- **ABOUT THIS TASK**
Give the data below again exactly as written, but without the pictures.

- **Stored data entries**
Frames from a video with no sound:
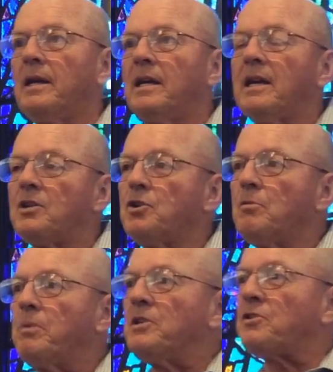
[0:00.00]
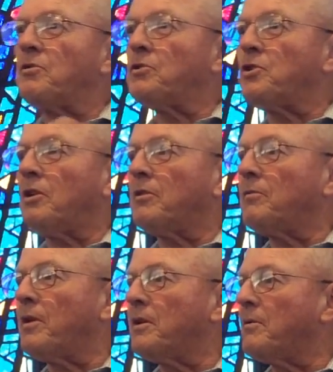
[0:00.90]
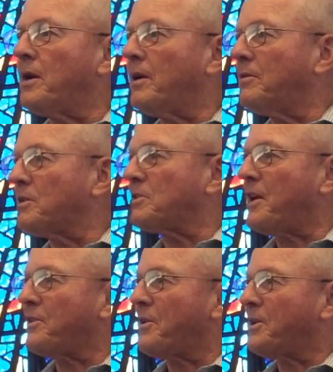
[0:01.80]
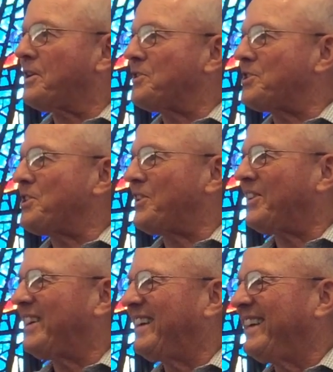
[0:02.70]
He had two preschool children running around, just like our kids here,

- **RESPONSE TO THIS TASK**
Frames from a video with no sound:
[0:00.00]
[0:00.90]
[0:01.80]
[0:02.70]
He had two preschool children running around, just like our kids here,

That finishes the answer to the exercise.